Именно это произошло в V веке, когда церковь и государство все еще плохо понимали, где лежат пределы их власти. Разумеется, империя стала христианской и руководители церкви обладали высоким статусом и пользовались привилегиями. Но где кончалась их власть в сфере борьбы с язычеством или религиозными соперниками? К 400 году императоры все еще плохо понимали, что можно позволить церковным властям, которые служили агентами правительства и потому получали от него право использовать принуждение и грубую силу. Как ни старались благонамеренные государственные чиновники сохранить мир на соборах, они не смогли выполнить своей задачи, когда императорский двор отказался поддерживать их решения[45].
Тем временем новые религиозные течения изменили представления об основах власти, благодаря чему неимоверно возрос авторитет харизматических религиозных вождей. Среди христиан стала популярной идея о том, что избранные верующие, отказавшиеся от сексуальности и материального мира, получают от Бога сверхъестественную власть, особые дары, которые проявляются в видениях и чудесных исцелениях. Эта сила по своей природе превосходит любые силы светского мира. Тысячи монахов и отшельников, покинувших этот мир, стали героями, а их поступки – ролевыми моделями для тех, кто не мог во всей полноте принести такие жертвы. И мирские лидеры не ставили под вопрос этот особый мир духовной власти, но скорее пытались его имитировать. Даже императорская семья теперь вдохновлялась идеями об отвержении мира и целомудрии и прислушивалась к предсказаниям святых и визионеров.
К V веку создалось такое положение, когда епископы и другие христианские вожди могли поднять на защиту своих интересов великую силу, и это делало их важными политическими игроками. Церковь стала не государством внутри государства, но скорее параллельным государственным аппаратом. Епископы требовали абсолютной лояльности от своих клириков и последователей, подобно земным владыкам и аристократам, которые могли рассчитывать на преданность своих клиентов. Монахи играли особую роль частной армии и священных боевиков, которые по приказу харизматического епископа могли громить языческие храмы, избивать или убивать оппонентов и запугивать соперничающих богословов. Это были не какие-то мерзавцы, совершавшие злоупотребления, но преданные церкви монахи и клирики, которые делали именно то, что от них ожидалось, кроме их практики молитвы, размышления и исцелений. Когда город или какой-то край разделялся вокруг богословского вопроса, враждующие епископы и монахи в буквальном смысле сражались за истину на холмах и на улицах[46].

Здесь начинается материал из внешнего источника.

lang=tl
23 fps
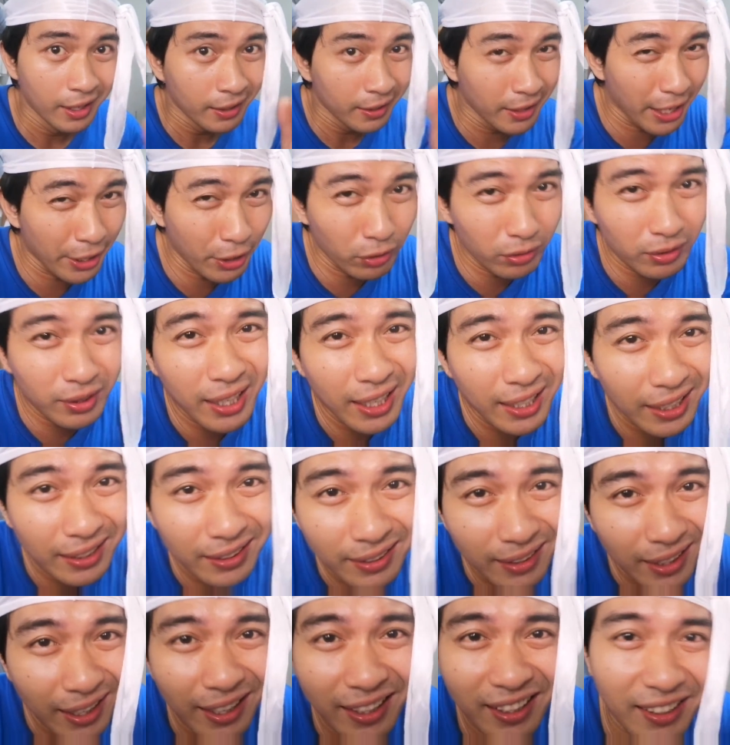Ngayon,
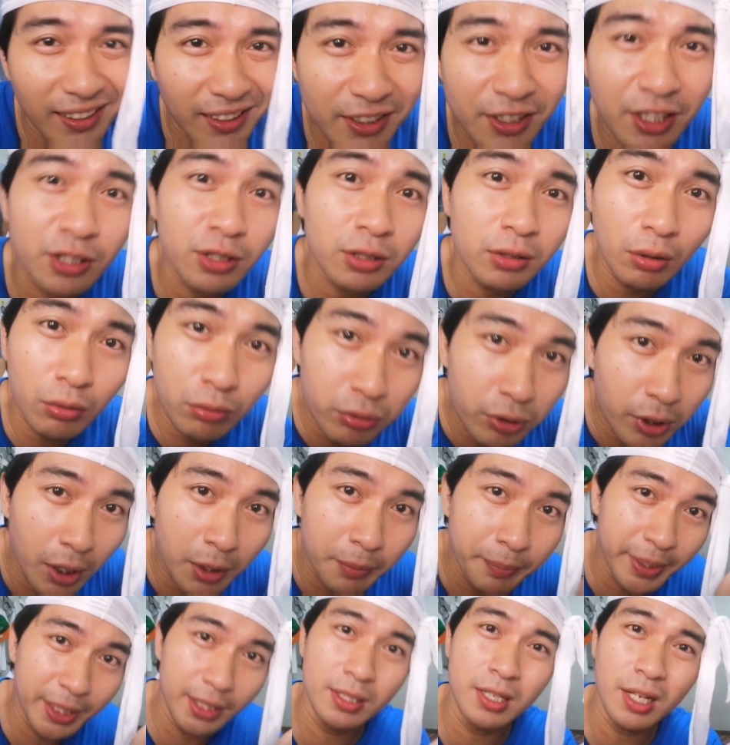kalat na kalat na sa social
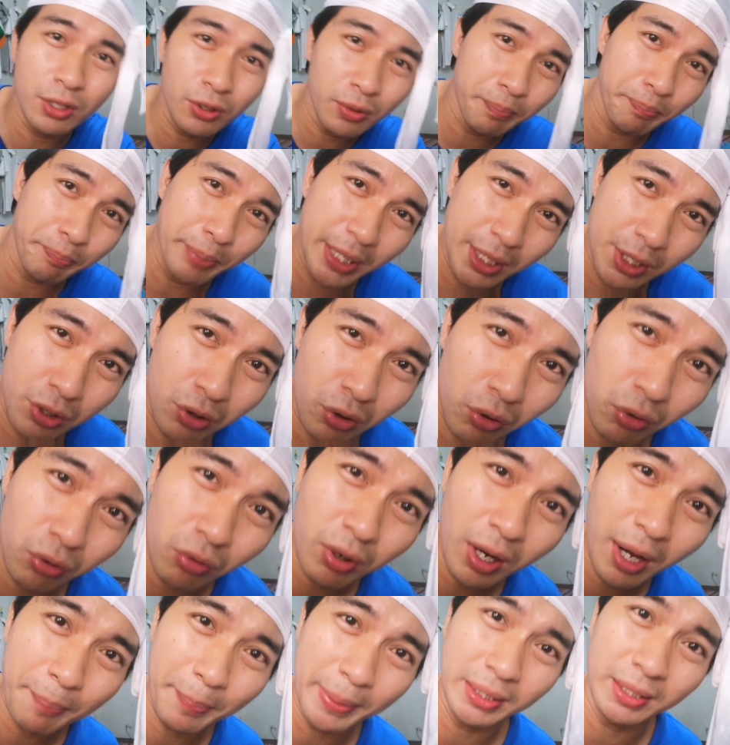media yung picture
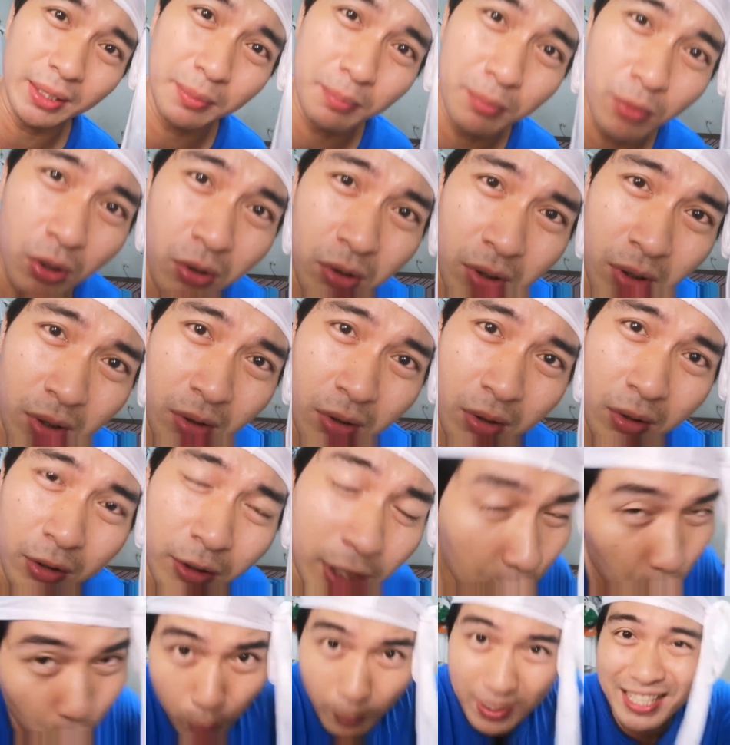nung kapatid mo
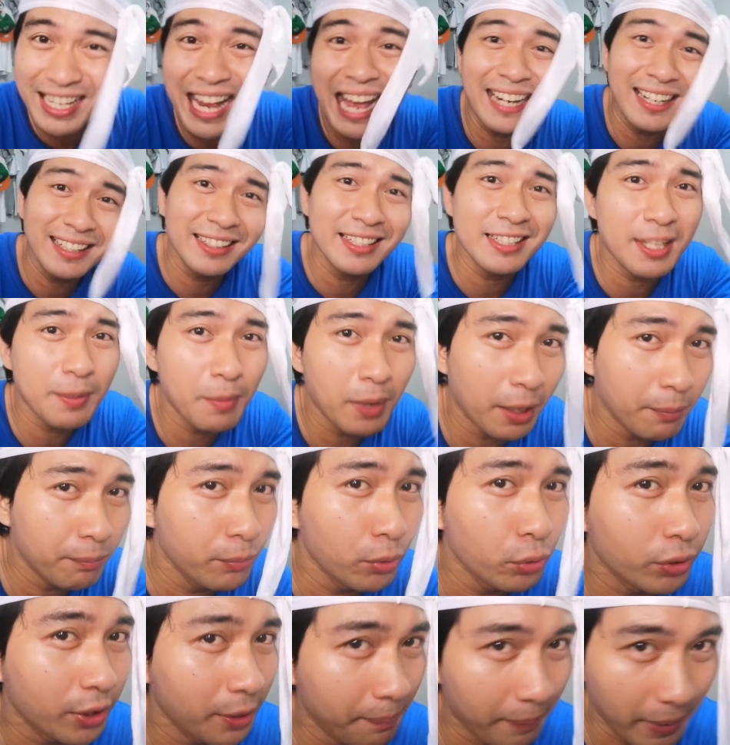na sumasali din sa mga
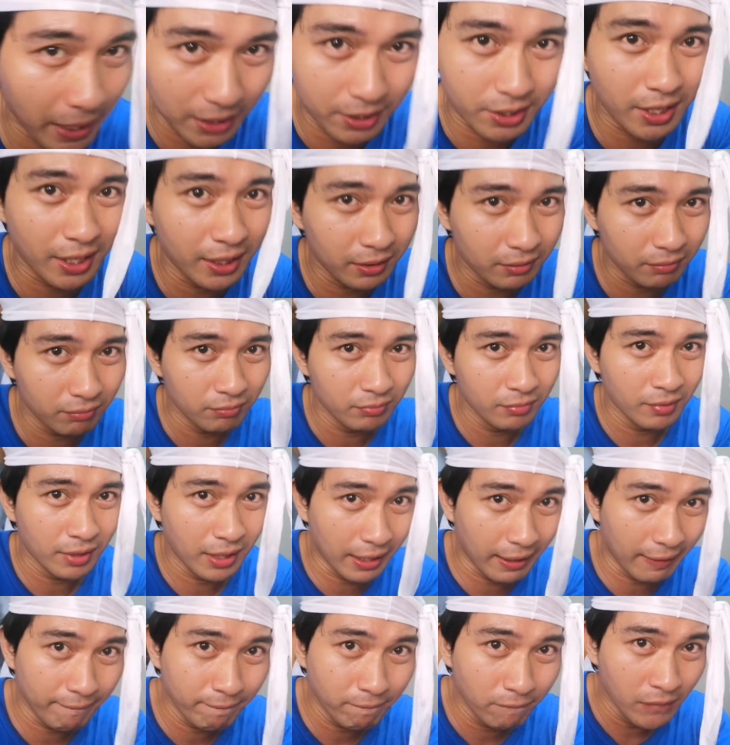beauty pageant.
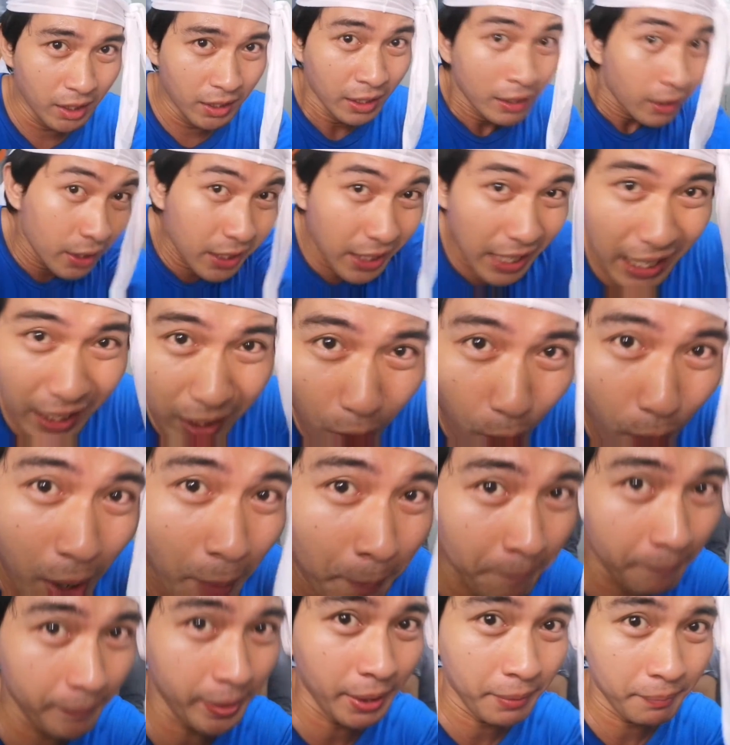Ha? Ginagawang
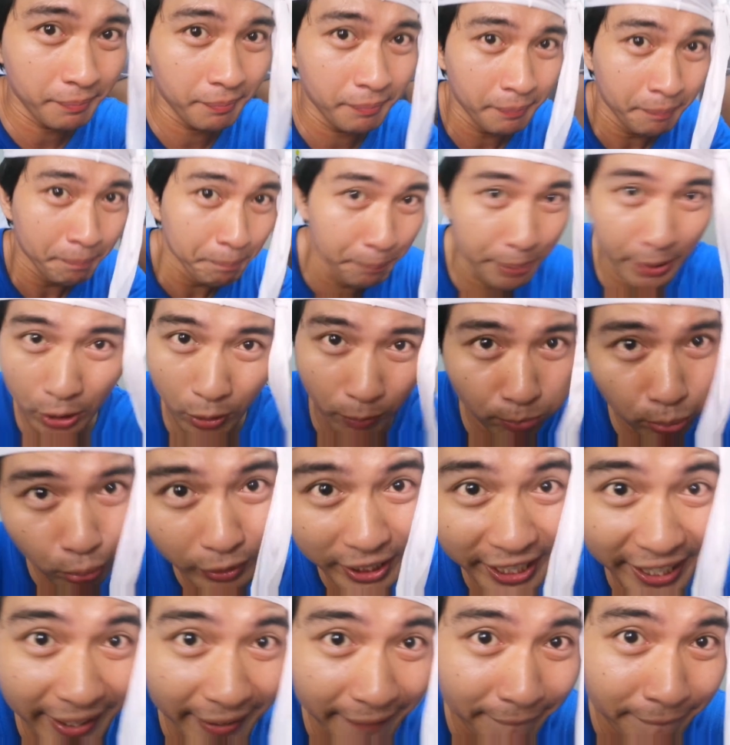meme,
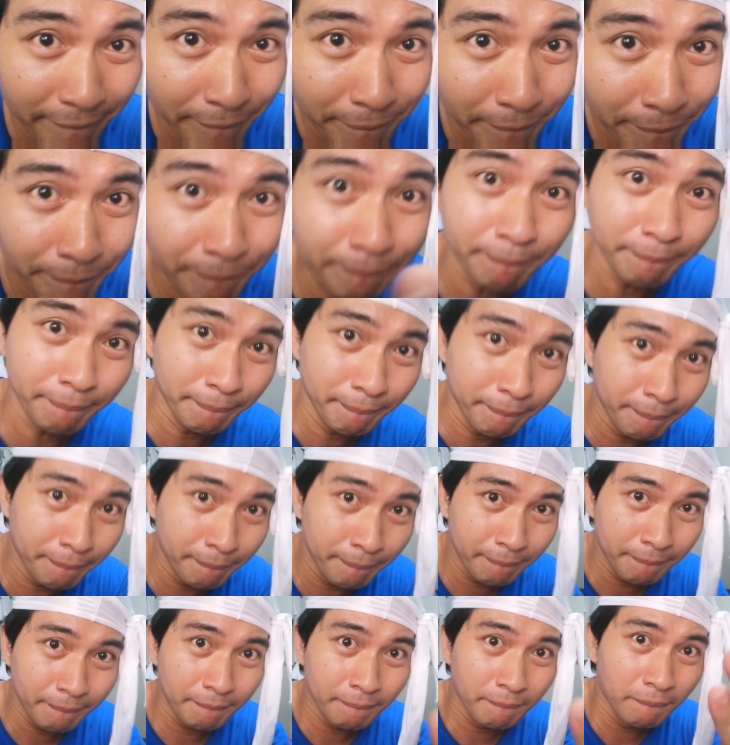binubuli. Hmm?
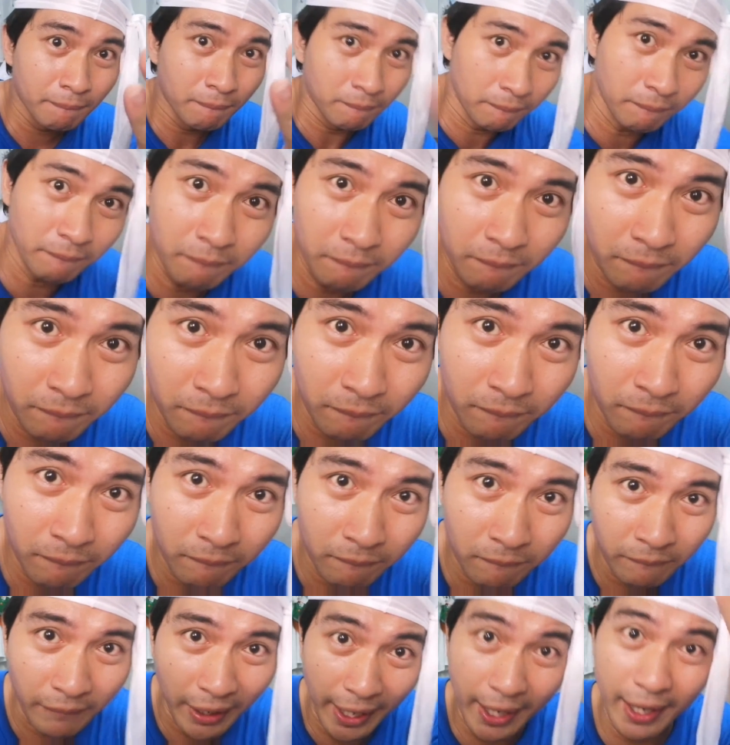Hmm?
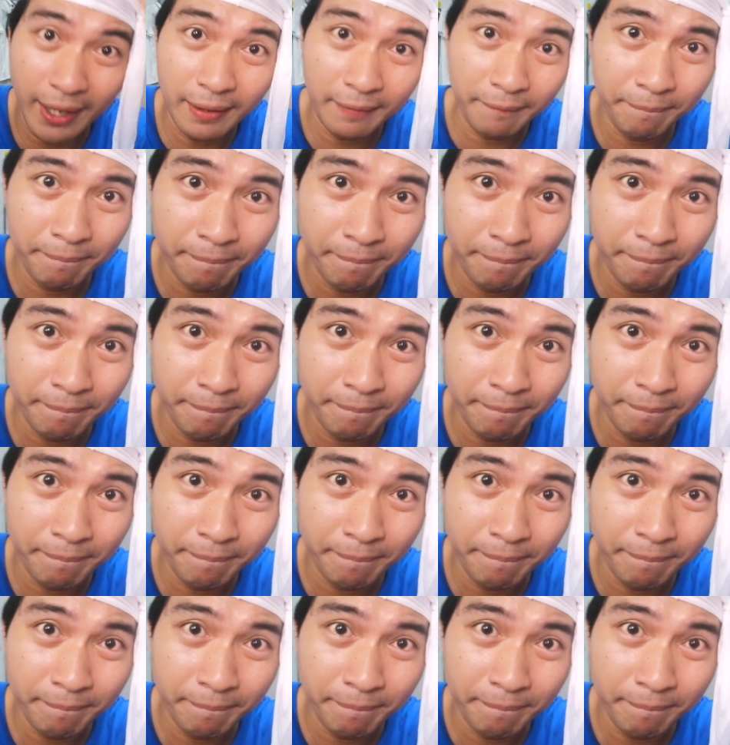Ha?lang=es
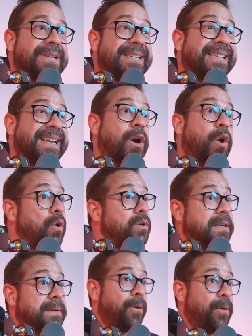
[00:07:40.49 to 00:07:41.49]
hacer
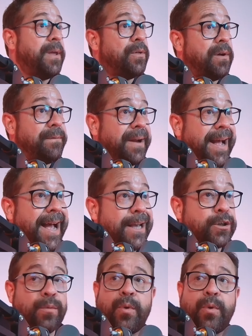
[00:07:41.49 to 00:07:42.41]
cosas por miedo al fracaso,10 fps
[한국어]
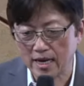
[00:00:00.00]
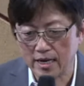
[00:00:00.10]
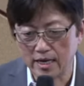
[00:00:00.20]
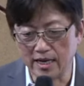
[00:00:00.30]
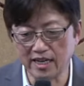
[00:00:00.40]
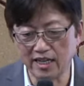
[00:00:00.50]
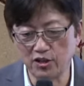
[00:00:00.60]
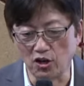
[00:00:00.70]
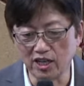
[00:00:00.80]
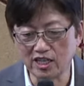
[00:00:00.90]
인간의
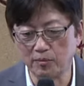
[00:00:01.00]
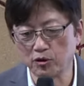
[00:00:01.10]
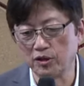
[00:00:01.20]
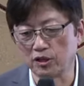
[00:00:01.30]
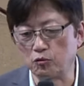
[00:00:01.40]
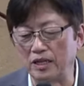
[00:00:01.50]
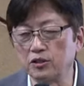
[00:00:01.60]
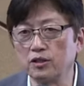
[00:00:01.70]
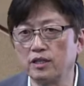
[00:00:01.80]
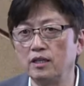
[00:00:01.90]
연약함으로 인해서
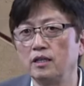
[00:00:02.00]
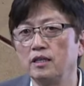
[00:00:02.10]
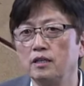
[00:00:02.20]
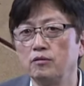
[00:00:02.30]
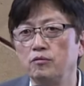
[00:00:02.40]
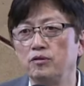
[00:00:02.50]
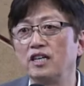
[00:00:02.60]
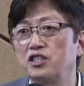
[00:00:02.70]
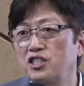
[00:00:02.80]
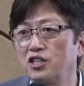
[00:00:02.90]
완전히 우리가
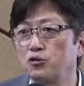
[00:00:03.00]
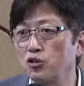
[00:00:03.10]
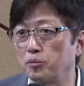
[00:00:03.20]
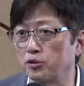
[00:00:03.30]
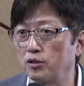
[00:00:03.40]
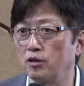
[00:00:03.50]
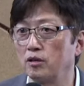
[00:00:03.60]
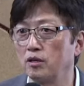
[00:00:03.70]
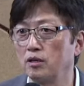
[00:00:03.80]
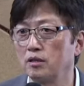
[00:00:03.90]
지킬 수가 없어요.
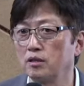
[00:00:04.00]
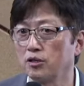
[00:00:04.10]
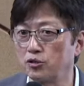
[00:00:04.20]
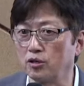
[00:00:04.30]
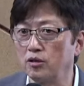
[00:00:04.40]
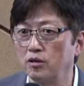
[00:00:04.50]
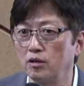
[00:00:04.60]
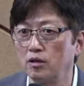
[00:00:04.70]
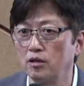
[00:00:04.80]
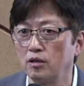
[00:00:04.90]
그렇죠?
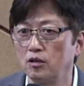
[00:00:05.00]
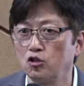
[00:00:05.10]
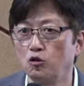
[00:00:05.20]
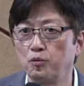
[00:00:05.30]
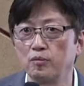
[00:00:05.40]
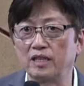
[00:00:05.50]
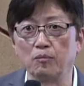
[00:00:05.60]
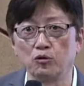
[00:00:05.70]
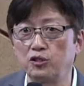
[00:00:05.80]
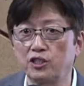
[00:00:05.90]
율법을 다
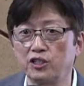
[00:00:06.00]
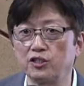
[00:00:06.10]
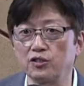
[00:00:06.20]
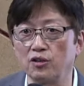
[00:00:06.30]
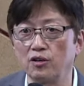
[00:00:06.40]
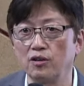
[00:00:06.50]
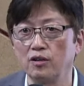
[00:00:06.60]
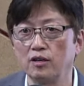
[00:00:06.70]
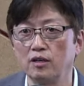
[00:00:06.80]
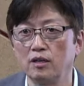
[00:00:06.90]
못 지키시죠?
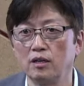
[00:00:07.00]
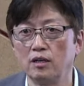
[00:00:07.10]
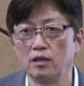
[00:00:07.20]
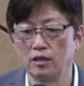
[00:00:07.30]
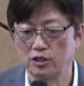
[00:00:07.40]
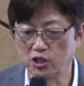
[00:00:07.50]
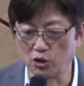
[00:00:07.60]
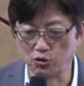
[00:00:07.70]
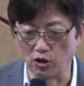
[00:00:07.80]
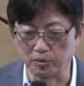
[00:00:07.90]
지킬
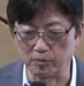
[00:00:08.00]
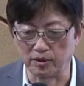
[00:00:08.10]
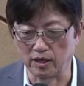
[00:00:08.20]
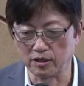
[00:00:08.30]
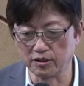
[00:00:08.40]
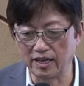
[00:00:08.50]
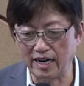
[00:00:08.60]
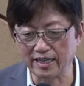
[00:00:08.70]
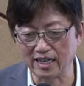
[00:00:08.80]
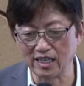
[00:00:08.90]
수가 없습니다. 그러나
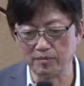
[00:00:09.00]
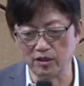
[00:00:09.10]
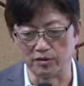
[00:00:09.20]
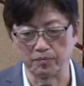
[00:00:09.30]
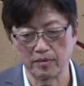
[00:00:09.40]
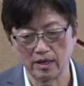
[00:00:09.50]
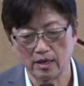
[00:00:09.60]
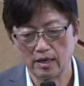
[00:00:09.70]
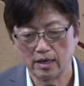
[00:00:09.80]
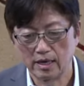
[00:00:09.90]
하나님은
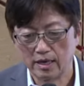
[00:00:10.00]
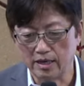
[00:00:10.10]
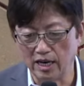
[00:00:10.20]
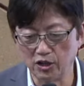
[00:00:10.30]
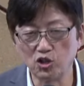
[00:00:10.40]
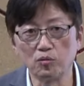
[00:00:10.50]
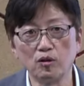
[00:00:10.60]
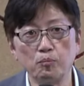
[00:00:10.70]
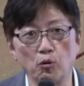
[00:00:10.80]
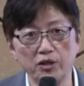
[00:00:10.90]
예수님을
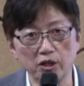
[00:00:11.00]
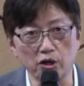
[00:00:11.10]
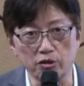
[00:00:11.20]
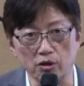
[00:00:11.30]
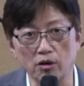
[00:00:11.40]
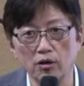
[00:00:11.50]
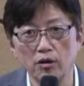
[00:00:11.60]
보내셔서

Разжигали экстремизм представления о чести. На протяжении многих веков вопрос о чести был неизбежным компонентом религиозных конфликтов, в том числе и в христианстве. Некоторые церковные институты того времени, по иронии судьбы, чем-то напоминают нам современные преступные или террористические организации – временами александрийский патриархат вел себя как члены клана Сопрано. И это сравнение более весомо, чем может показаться, поскольку и в древние, и в нынешние времена в средиземноморских сообществах действуют одни и те же культурные феномены: отношения патрона и клиента, честь и месть, преданность своей семье или клану. В различных регионах Римской империи социальные отношения определяли семья и честь, а в экстремальных условиях люди защищали эти ценности с помощью силы. Повседневная жизнь людей во многом представляла собой непрерывный цикл событий, в которых честь ставилась под вопрос, защитник чести совершал ответный ход и добивался победы над соперниками. Люди стояли за честь своей группы и, что не менее важно, старались покрыть бесчестием противников. Если нам трудно понять ритуалы кровной мести и родовой вражды, мы никогда не поймем жизнь средиземноморских и ближневосточных сообществ ни в V, ни в XXI веках.